Well finally, today, I got the last bag they had. I would have bought more if they had been available. But other huckleberry affectionados like me have been watching for them as well. If you have never eaten huckleberry pie you won't understand. And no, blueberries are not the same.
I took them over to Jeanette's house. She is the pie maker in our connection group at church. Next time we all get together, she said she would make a huckleberry pie so that everyone can see what I've been talking about. And I'll keep checking the store to see if they get more in. I hope Sprout's doesn't figure out what they are selling for ten cents on the dollar. I've got room for them. I bought a freezer from the owners of this house (when they moved out) and it's empty except for a few things.

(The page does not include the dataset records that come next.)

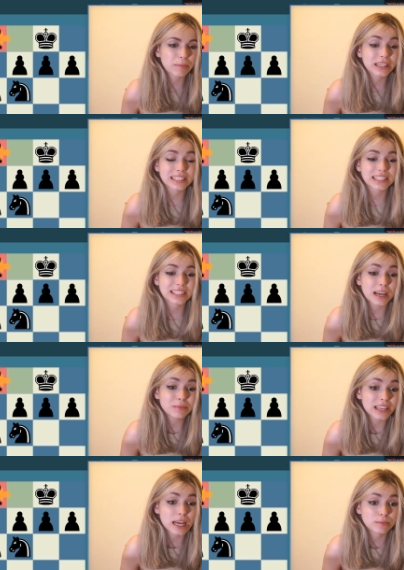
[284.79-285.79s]
because
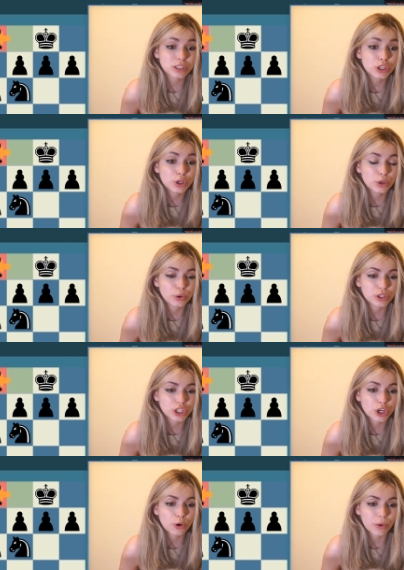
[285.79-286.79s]
sometimes you
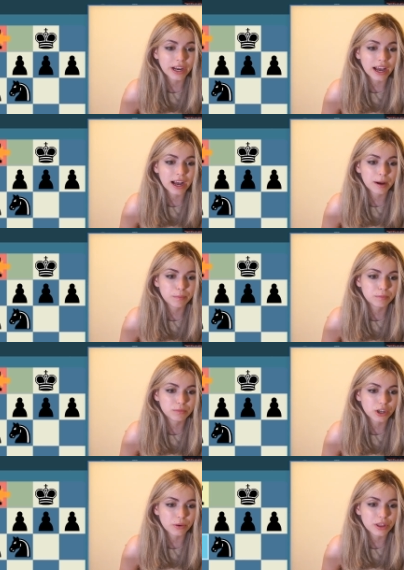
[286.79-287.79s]
do want to
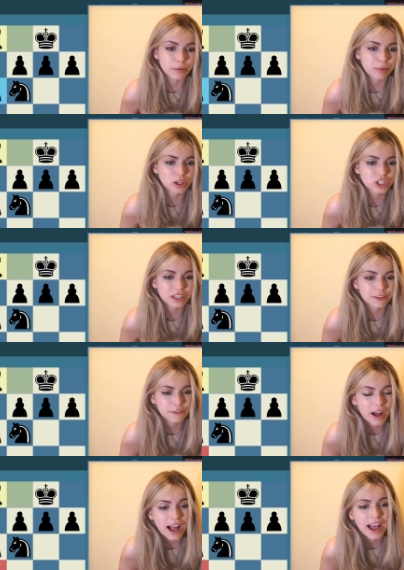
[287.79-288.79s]
either push
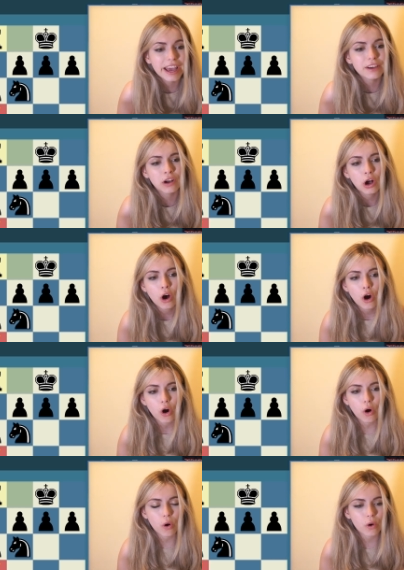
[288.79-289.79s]
e5
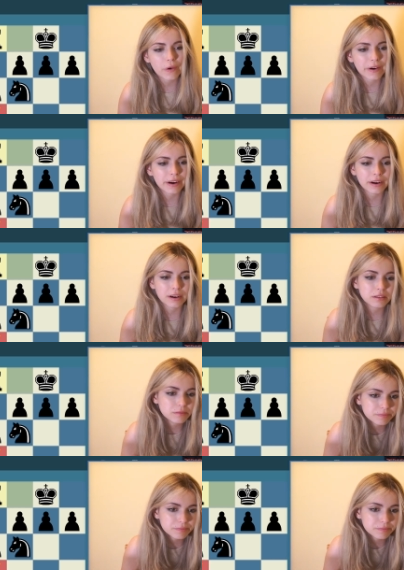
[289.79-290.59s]
or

We used to go to Jay, Oklahoma and buy huckleberries. They only grow in a few places, and are wild. The Osage (or Choctaw) Indians would pick them and once a year have a Huckleberry Festival. They still have the festival, but nobody picks the berries any more--at least that's what they told me. Pat and I drove all the way across Oklahoma to Jay, to see if we could buy some. Nope. None.
Rattlesnakes are a problem under the bushes is what I've been told. When I was little, I believed rattlesnakes ate the huckleberries off the bushes. I was grown before someone laughed at me, and told me that wasn't true. Mice and other small animals eat the berries. And the snakes lay in wait to eat the mice. Maybe that's why people quit picking the berries. I don't know where the "huckle" came from. Maybe they should have named them "Rattleberries?"